• [Exercise requirements]:
With the pictures omitted, print exactly the lines below, from the one containing "[0:00.00-0:01.00]" through the one containing "[0:09.00-0:10.00]", and nothing else.

Stored data
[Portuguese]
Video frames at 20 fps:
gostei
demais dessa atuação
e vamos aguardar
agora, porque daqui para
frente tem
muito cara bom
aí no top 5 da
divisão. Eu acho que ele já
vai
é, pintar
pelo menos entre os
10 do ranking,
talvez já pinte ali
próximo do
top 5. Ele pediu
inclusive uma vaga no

* * *

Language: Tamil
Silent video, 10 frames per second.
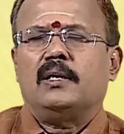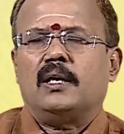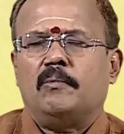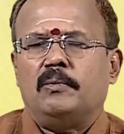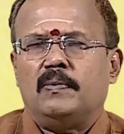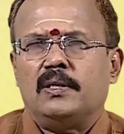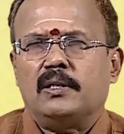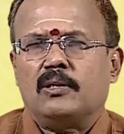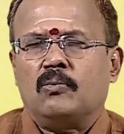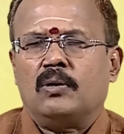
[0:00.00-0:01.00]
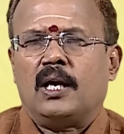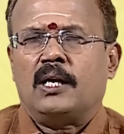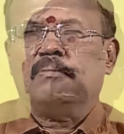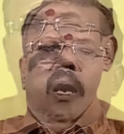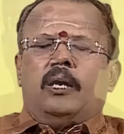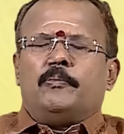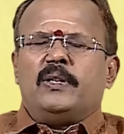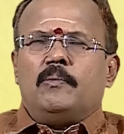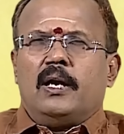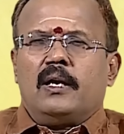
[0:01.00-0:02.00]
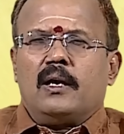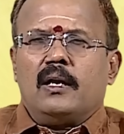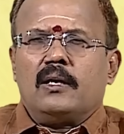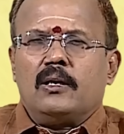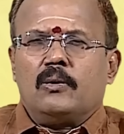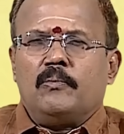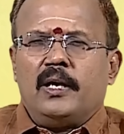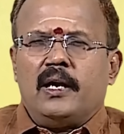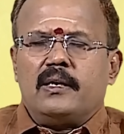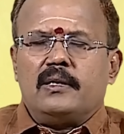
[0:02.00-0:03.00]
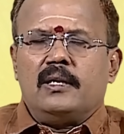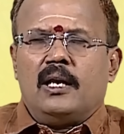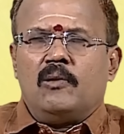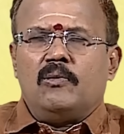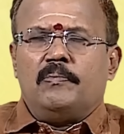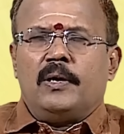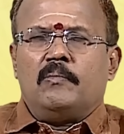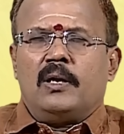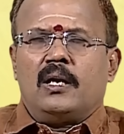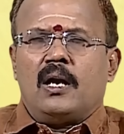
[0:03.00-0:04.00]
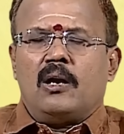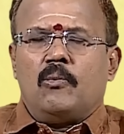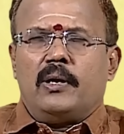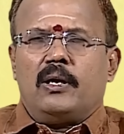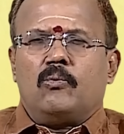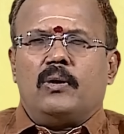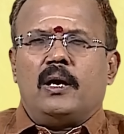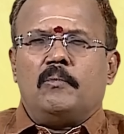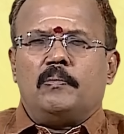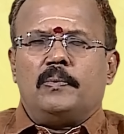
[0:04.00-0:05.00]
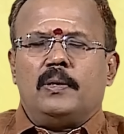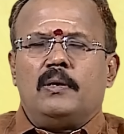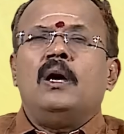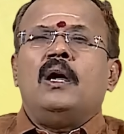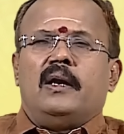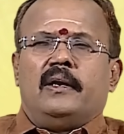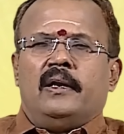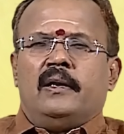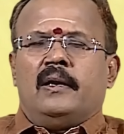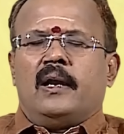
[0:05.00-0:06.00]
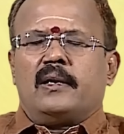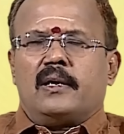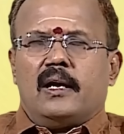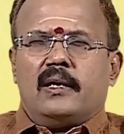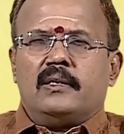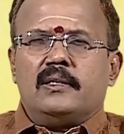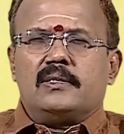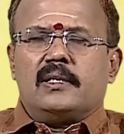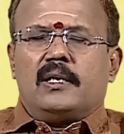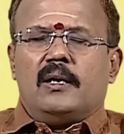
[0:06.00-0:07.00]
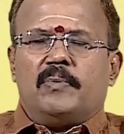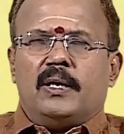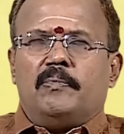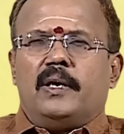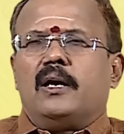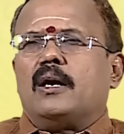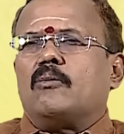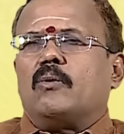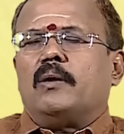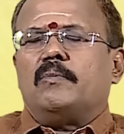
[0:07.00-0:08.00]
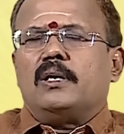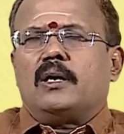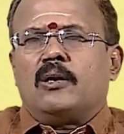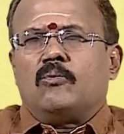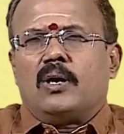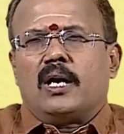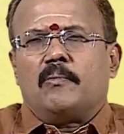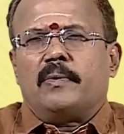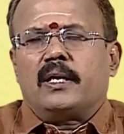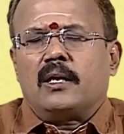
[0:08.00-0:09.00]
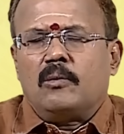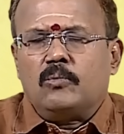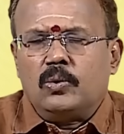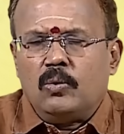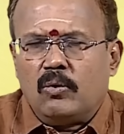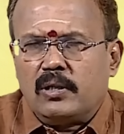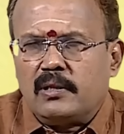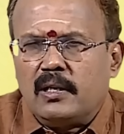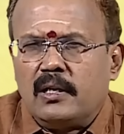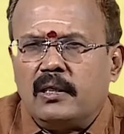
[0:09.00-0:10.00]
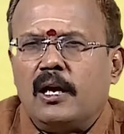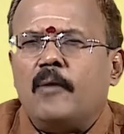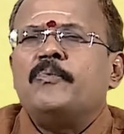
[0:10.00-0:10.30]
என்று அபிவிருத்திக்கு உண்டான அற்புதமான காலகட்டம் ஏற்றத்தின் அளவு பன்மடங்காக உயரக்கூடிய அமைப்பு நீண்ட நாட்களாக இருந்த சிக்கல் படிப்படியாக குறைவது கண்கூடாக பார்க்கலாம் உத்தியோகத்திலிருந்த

• [Task response]:
[0:00.00-0:01.00]
[0:01.00-0:02.00]
[0:02.00-0:03.00]
[0:03.00-0:04.00]
[0:04.00-0:05.00]
[0:05.00-0:06.00]
[0:06.00-0:07.00]
[0:07.00-0:08.00]
[0:08.00-0:09.00]
[0:09.00-0:10.00]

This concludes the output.